In this month’s issue, we take a CIO’s-eye look at the call for more ethical business practices in “The Ethical CIO“, a roundtable of CIOs, CFOs and ethicists whom we assembled recently to discuss the role that CIOs and technology play in making business, technology and IT departments more accountable to business partners, customers and shareholders.

This month’s case study, “The Enemy Within“, explores accountability through an examination of the Pentagon’s war on its own stultifying red tape. Writer Elizabeth Wasserman, the former Washington bureau chief for the Industry Standard, looks at Pentagon CIO John Stenbit’s push to use some of the spike in defense funding to scrap the Defense Department’s more than 6,000 legacy systems and modernize its IT backbone. The goal: to better serve the country in a time of crisis.

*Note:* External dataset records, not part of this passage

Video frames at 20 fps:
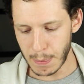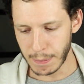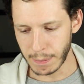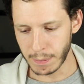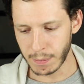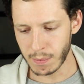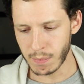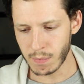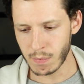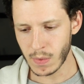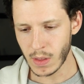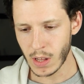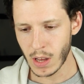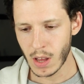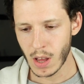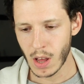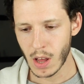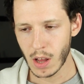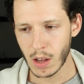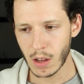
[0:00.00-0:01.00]
Mhm.
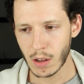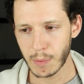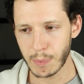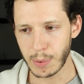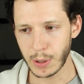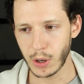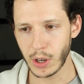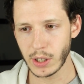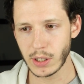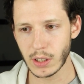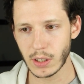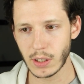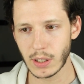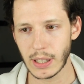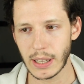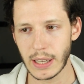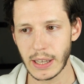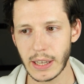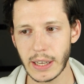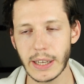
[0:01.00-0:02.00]
Bedeutet,
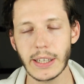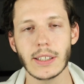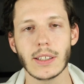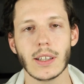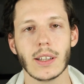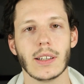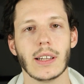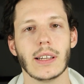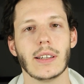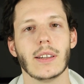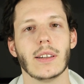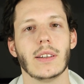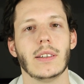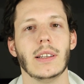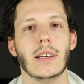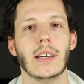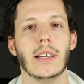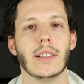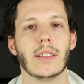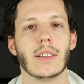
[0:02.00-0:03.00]
ich setze jetzt
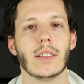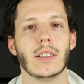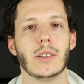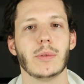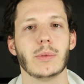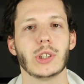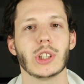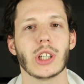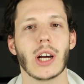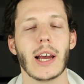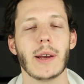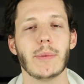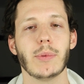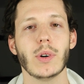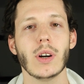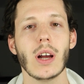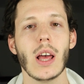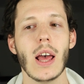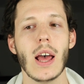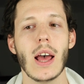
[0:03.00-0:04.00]
die Links in die
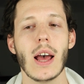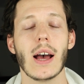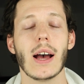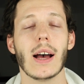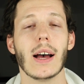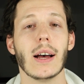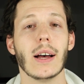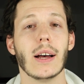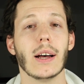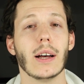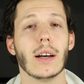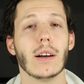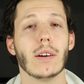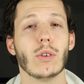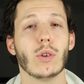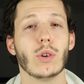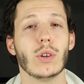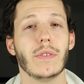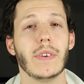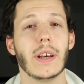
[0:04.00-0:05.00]
Beschreibung äh,
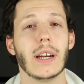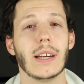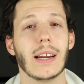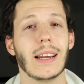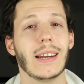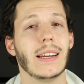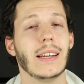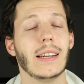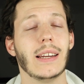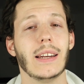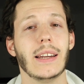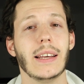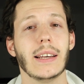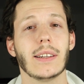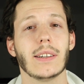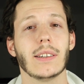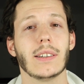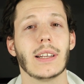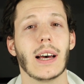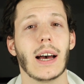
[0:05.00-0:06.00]
und werde dann in den
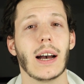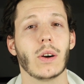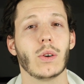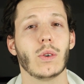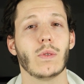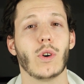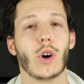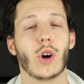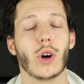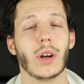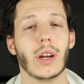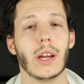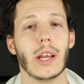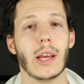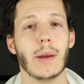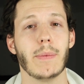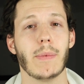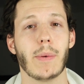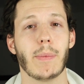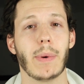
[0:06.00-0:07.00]
nächsten Tagen und Wochen
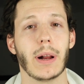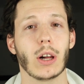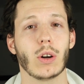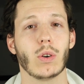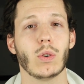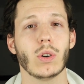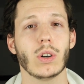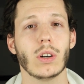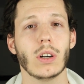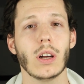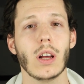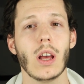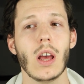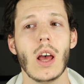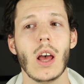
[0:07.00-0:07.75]
immer mal gucken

The battle of the bulge is also under way at corporations, especially as economic jitters continue to spook consumer confidence. In “Reality Budgeting“, writer Russ Banham looks at efforts by some companies to save millions by using new software and technology management techniques to take the fiction out of the traditional corporate budget—and tie spending much more accurately to business strategy and real-time changes in the marketplace.

Throughout, the new realities of today’s world clearly give the CIO new and expanded opportunities to make a mark—not only on the way companies shape their cultures, but on how accountable those cultures are to stakeholders and to the bottom line.